Postal worker steals prescription drug package and lands jail time

By Jamie Satterfield
Citing the need to protect the "sanctity" of the country's mail service, a federal judge Wednesday rejected a probationary sentence for a postal worker convicted of stealing a package of prescription pain killers he thought had been shipped to a military veteran.

"The country relies upon the sanctity of the mail," U.S. District Judge Tom Varlan said.

Jereme Deal only faced a maximum six-month prison term. Assistant Federal Defender Kim Tollison pushed for probation. Assistant U.S. Attorney Matthew Morris urged a four-month prison term. Varlan opted for two months behind bars and another 40 hours of community service.

Deal was nabbed in a sting by the Veterans Administration's Office of Inspector General and the U.S. Postal Inspection Service after packages of pain medication bound for veterans began turning up missing.

In March 2006, a package of hydrocodone was sent to the Lenoir City post office where Deal worked, and an agent called to inquire about it. Deal wound up taking the package, according to Morris.

Tollison argued it was a one-time crime that stemmed from Deal's addiction to pain killers that developed after he was injured on the job. Morris contended it was a pattern of thievery. However, Deal was only convicted of a single mail theft charge.

Deal checked himself into rehab after his arrest, Tollison said.

"Judge, that's a success story," Tollison said. "Why should we put Jereme Deal in prison at this point?"

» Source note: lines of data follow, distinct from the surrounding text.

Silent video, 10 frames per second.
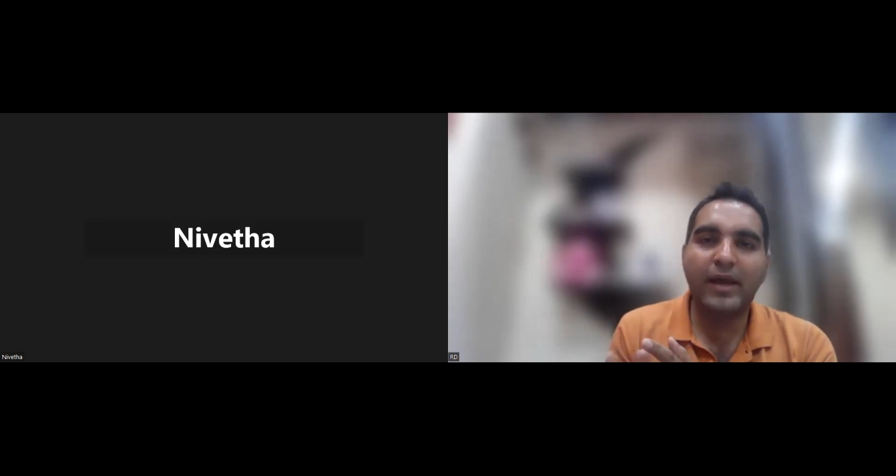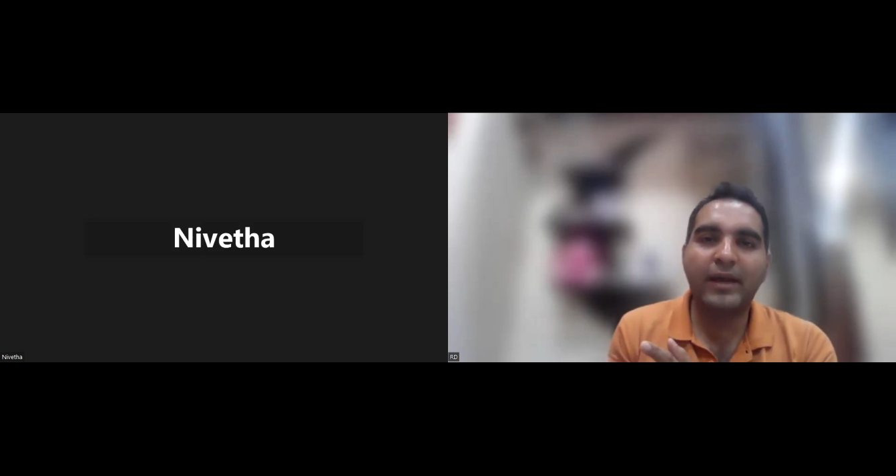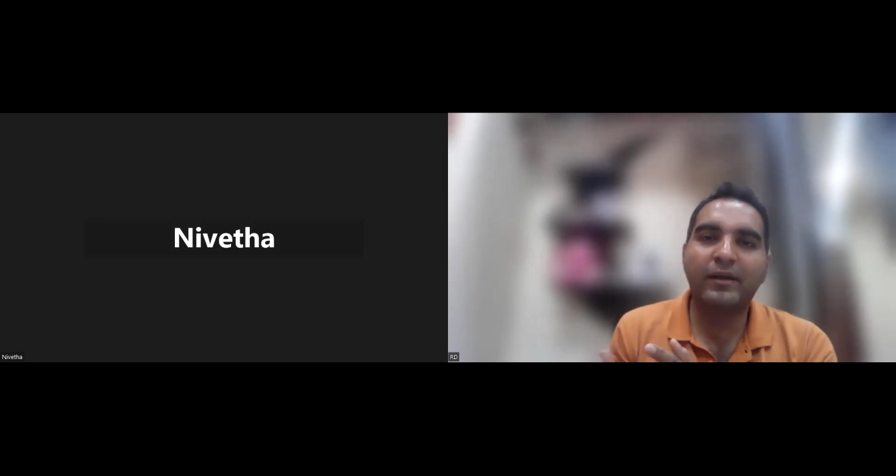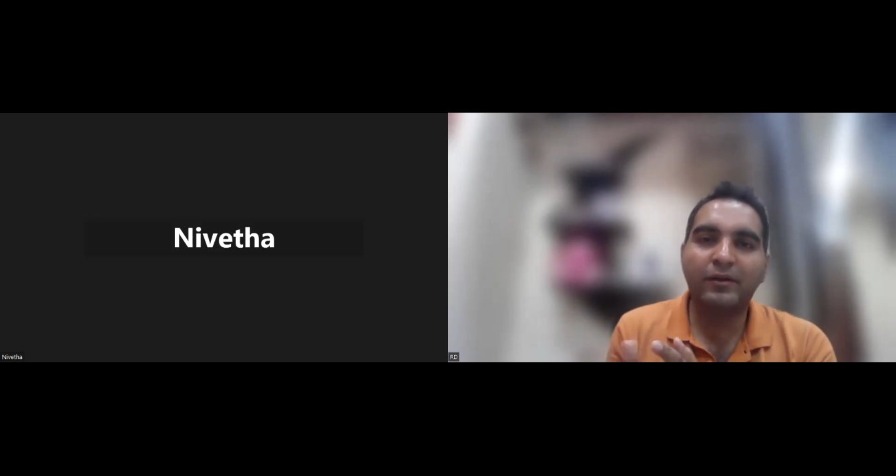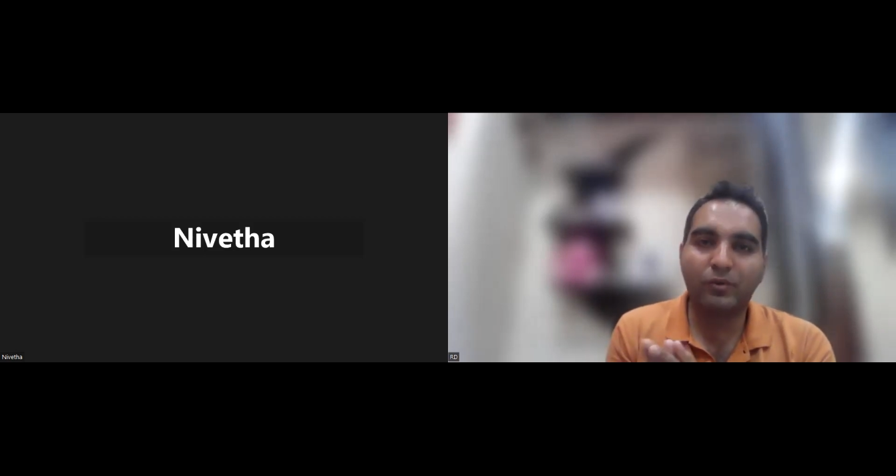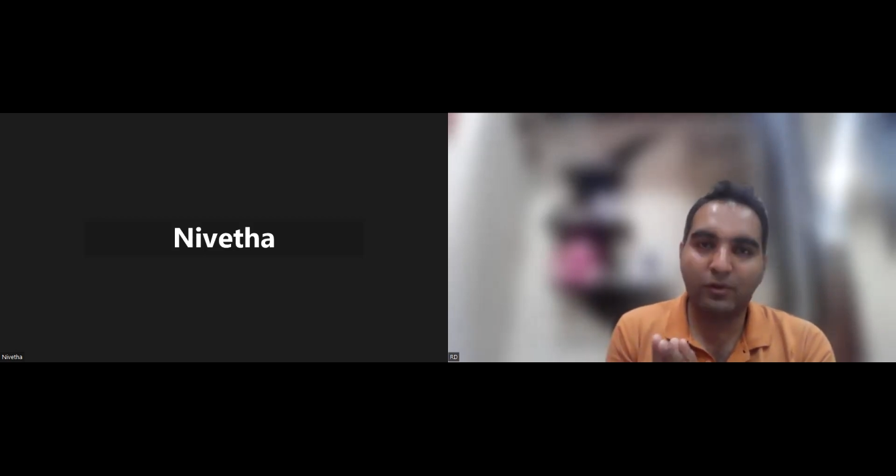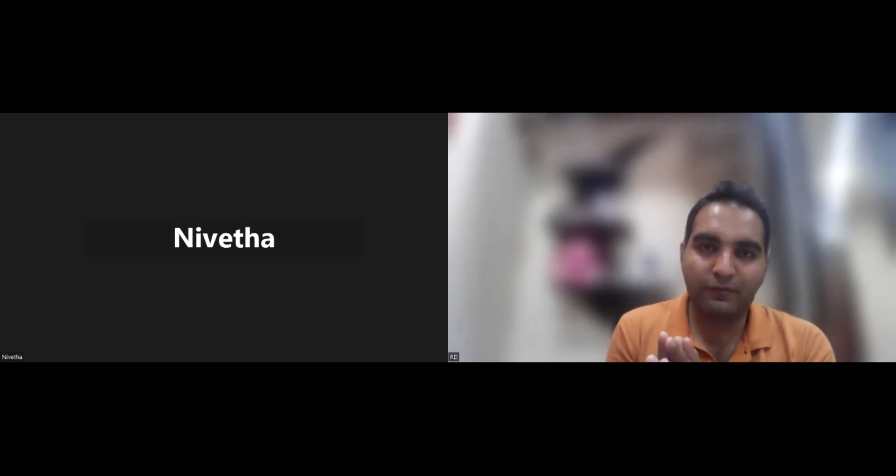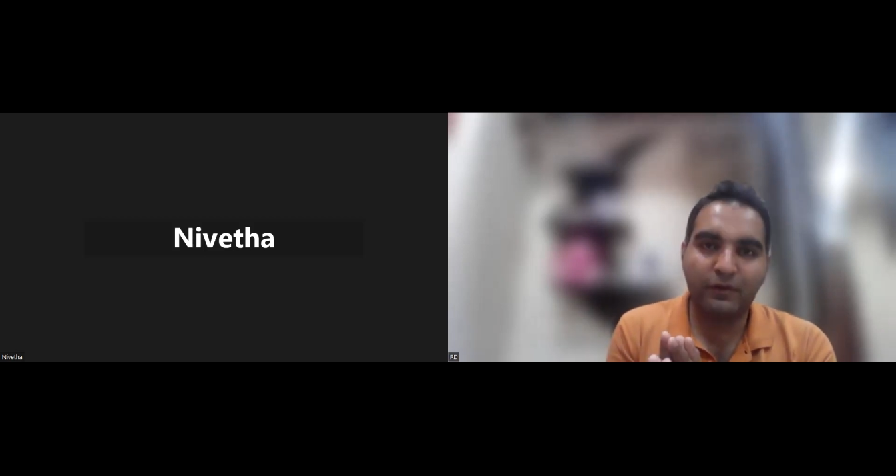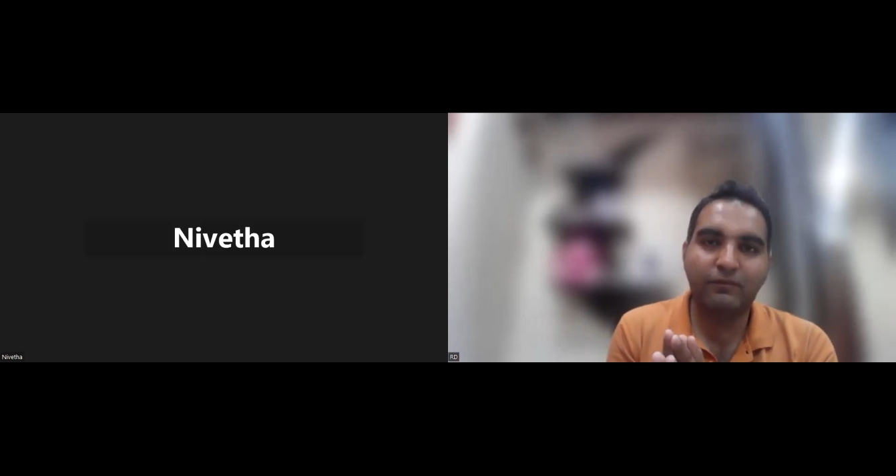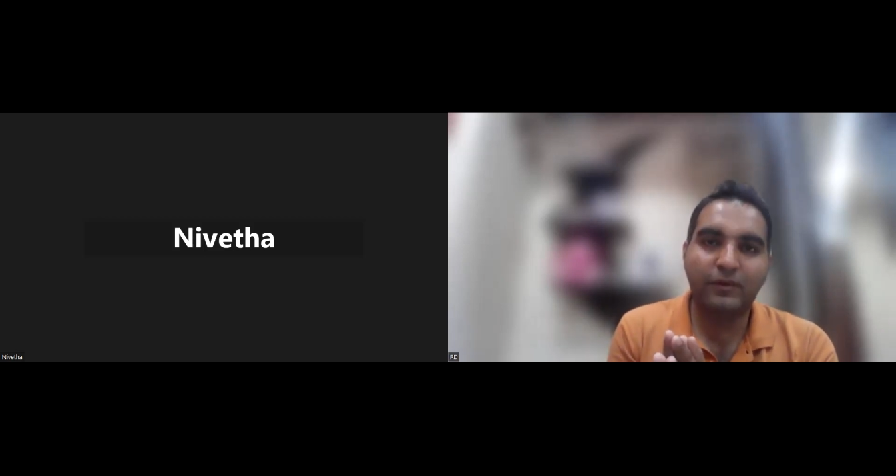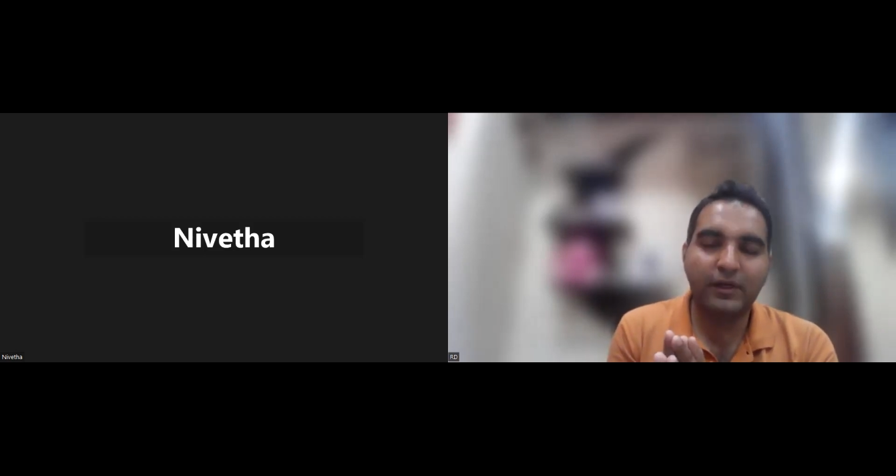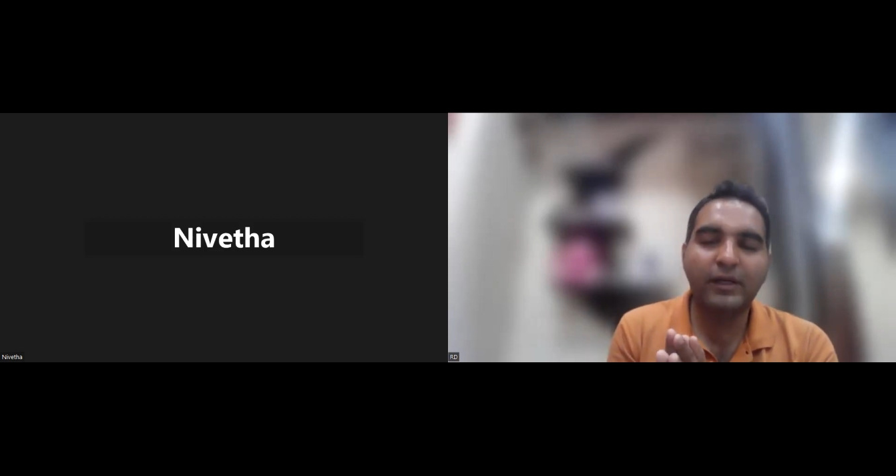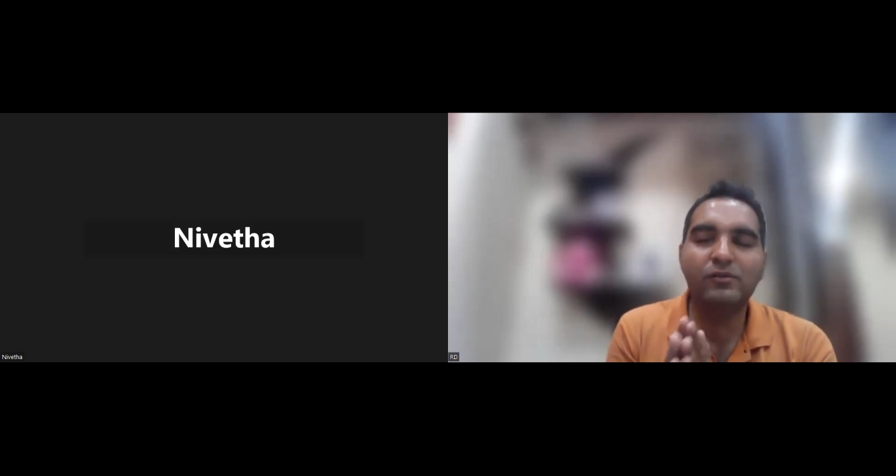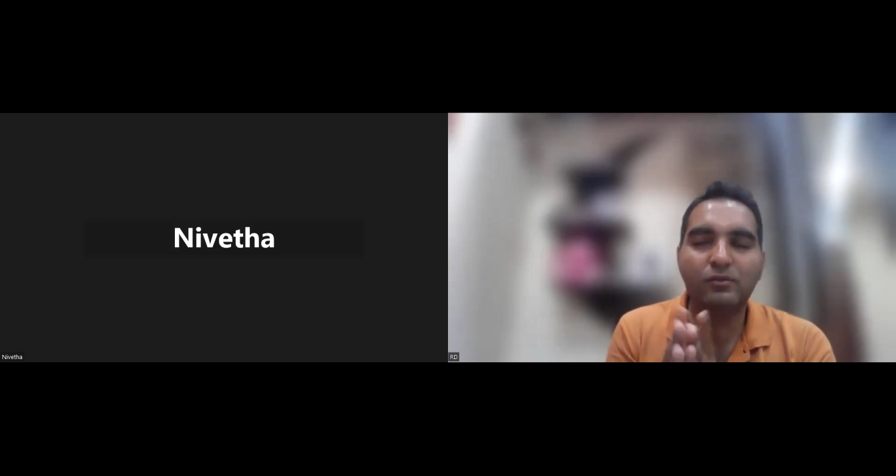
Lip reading: add into your framework, right?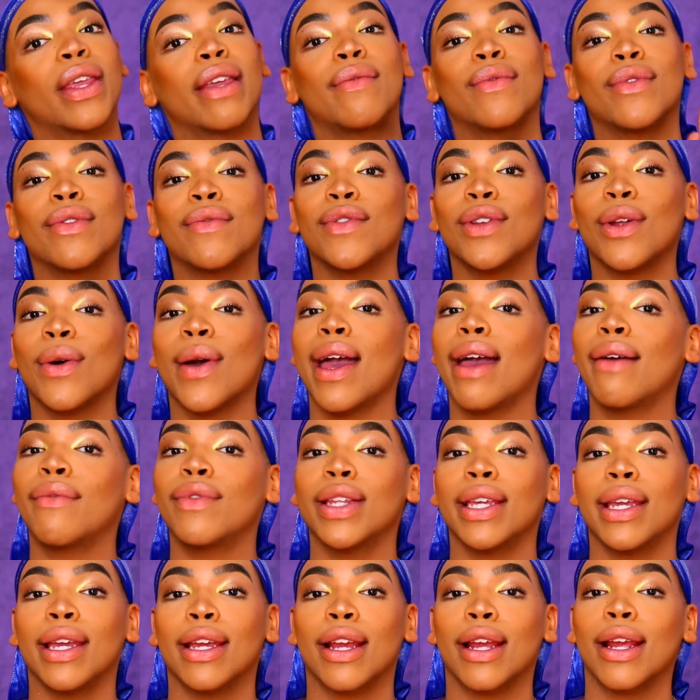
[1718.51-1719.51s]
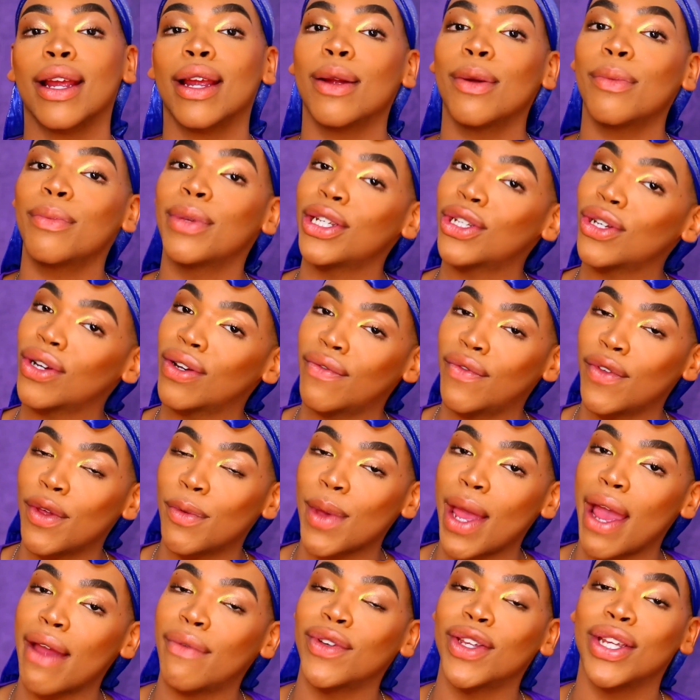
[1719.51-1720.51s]
Even if you don't have any hair, be sure to
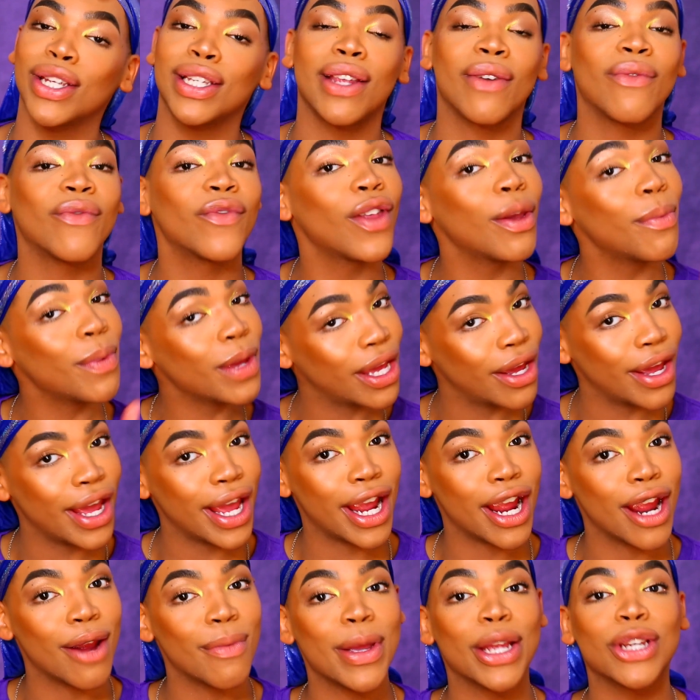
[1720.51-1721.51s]
flip it after you get done flipping your hair.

Morris argued that Americans need to be able to trust postal workers not to steal their mail.

"This was not an isolated incident," Morris argued.

Varlan said Deal only turned repentant after his conviction at a trial last December.

"The defendant accepted responsibility for his actions after he maintained his innocence for 13 months," Varlan said.

Deal apologized for the crime, saying, "I just had a drug problem. I went to rehab. I cleaned myself up."